Select the Arguments tab in the info window. Under the "Variables to be set in the environment" pane, click the plus '+' button and set a variable named DYLD_FRAMEWORK_PATH
to the Resources directory of your WebKit nightly build application bundle (e.g. /Applications/WebKit.app/Contents/Resources/
Add a second variable, WEBKIT_UNSET_DYLD_FRAMEWORK_PATH
, with a value of YES
, as shown in Figure 7.
Testing MiniBrowser with a WebKit nightly build is as simple as a configuration change. Just choose Project > Set Active Executable: MiniBrowserNightly
, as shown in Figure 8.
Finally, run your project (or build and run). The result should look like Figure 9.
This is all you need to test the latest WebKit.framework with your WebKit-based application: no source changes, no recompile.
Filing Bugs
When you find problems that appear to be due to bugs, you should report them to the WebKit team. The WebKit site includes guidelines for bug reporting. You should review these guidelines prior to starting the reporting process.

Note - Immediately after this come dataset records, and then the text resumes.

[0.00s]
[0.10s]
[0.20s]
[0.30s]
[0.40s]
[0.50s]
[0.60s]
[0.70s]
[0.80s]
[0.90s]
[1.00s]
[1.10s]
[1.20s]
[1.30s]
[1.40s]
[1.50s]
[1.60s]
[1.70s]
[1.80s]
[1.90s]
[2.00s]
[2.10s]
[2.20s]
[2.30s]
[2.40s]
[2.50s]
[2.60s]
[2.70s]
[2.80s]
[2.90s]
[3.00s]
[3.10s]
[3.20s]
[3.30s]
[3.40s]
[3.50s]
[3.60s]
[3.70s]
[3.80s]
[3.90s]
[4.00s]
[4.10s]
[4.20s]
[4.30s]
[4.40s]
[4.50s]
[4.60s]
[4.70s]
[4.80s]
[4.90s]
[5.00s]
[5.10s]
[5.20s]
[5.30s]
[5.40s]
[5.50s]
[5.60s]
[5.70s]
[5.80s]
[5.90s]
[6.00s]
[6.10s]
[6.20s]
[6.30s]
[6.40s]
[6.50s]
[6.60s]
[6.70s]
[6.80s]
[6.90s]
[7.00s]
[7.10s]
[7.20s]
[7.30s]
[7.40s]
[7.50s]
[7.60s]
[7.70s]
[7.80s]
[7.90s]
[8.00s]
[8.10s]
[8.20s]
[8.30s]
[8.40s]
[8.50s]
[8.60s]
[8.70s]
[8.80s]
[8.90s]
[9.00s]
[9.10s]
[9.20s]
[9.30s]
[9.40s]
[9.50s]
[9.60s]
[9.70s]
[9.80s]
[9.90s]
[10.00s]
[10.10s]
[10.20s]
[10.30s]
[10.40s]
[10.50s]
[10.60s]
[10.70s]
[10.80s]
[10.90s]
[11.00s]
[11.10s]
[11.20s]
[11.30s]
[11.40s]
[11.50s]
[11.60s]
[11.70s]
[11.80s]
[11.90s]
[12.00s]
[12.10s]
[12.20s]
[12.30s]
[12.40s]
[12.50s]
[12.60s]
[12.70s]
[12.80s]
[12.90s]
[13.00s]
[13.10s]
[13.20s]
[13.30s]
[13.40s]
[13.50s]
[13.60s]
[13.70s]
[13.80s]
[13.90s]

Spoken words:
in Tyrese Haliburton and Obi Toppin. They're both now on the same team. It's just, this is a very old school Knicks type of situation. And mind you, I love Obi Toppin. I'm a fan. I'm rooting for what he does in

The guidelines include some important points, such as making sure you are running the latest nightly build (in case the bug was recently fixed).
Determining whether a problem is actually a bug in WebKit may be difficult to ascertain. The following points may help you determine if you are seeing a bug:
- Did this problem occur before, in a previous WebKit build? If it did not, then a bug may have been introduced.

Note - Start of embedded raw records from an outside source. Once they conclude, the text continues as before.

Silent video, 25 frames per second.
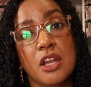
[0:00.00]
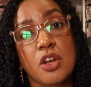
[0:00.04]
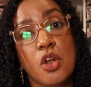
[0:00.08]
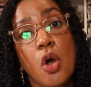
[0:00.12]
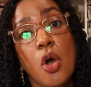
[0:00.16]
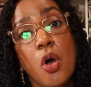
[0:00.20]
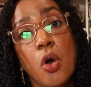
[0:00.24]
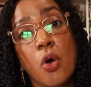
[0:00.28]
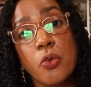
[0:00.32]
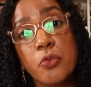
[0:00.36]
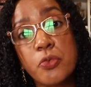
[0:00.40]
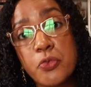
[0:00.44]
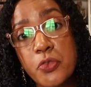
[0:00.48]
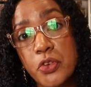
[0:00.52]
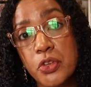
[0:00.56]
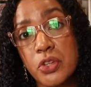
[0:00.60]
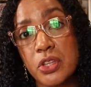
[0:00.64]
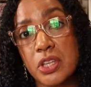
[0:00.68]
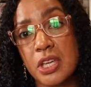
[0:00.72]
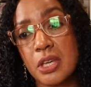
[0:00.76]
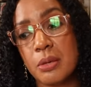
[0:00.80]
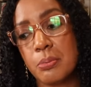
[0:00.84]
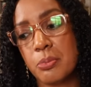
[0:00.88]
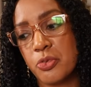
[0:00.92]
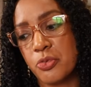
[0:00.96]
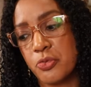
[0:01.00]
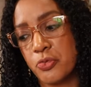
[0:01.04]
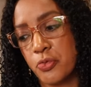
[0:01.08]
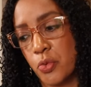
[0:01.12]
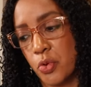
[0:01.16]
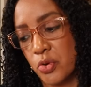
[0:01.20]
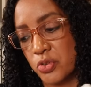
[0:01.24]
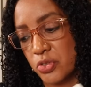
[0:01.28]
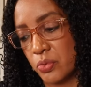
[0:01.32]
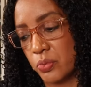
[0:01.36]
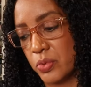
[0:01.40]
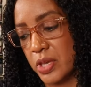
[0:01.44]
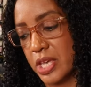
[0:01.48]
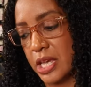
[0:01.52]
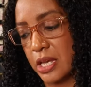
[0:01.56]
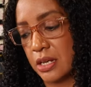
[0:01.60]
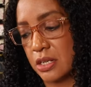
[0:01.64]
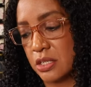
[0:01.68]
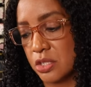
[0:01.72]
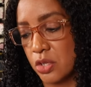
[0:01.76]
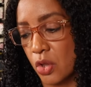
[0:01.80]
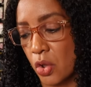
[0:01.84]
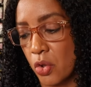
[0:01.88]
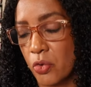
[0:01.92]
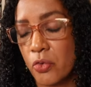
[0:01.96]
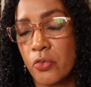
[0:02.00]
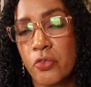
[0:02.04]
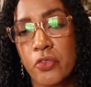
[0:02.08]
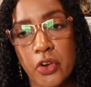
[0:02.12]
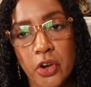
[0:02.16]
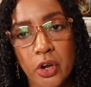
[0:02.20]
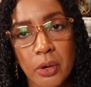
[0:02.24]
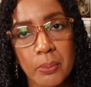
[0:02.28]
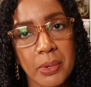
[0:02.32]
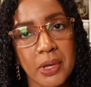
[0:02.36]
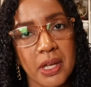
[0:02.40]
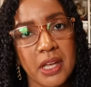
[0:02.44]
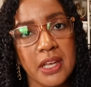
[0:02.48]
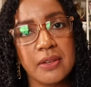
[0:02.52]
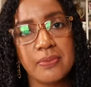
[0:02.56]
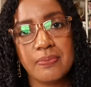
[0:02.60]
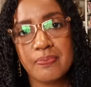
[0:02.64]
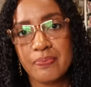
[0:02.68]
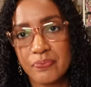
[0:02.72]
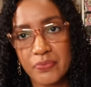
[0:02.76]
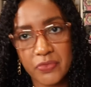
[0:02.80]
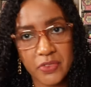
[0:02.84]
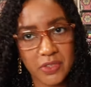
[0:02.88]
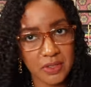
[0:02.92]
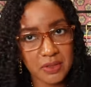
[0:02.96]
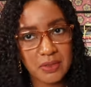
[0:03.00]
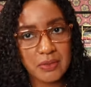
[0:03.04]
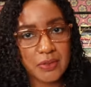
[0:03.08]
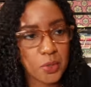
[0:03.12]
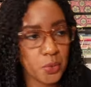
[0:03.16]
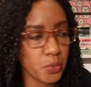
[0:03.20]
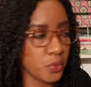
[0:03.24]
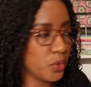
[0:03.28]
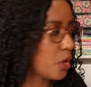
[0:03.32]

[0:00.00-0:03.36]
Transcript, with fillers: and hopefully before the weekend is over, but who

- Does this problem occur consistently? Can you reproduce it? If so, it will be easier for the WebKit team to observe the same problem that you are reporting.
- Does the problem exist in other browsers? It can be difficult to know whether you are looking at a bug or simply a display issue with a website.
- Did it result in a crash? Crashes tend to be infrequent on stable systems, but if you can reproduce a crash, then it should be reported. You should attach a crash log. Figure 10 shows the WebKit website page that includes instructions for obtaining a crash log on Mac OS X and Windows.
- Is this a WebKit crash, or did Safari crash? Although this article focuses on WebKit, it is easy to get confused and run one application when you intended to run the other. A WebKit crash should be filed on the WebKit bug reporting page. If Safari crashed, you probably want to report the bug to Apple.
Prepare for the Future
The WebKit Open Source Project allows developers to track the progress of this essential component of Mac OS X and Safari on multiple computing platforms and devices. Web developers, Dashboard developers, and WebKit application developers now have advance access to new features and changes in the browser engine they depend on. Nightly builds are easy to get, easy to test, and easy to integrate into your own application. Check one out today and get ready for the future!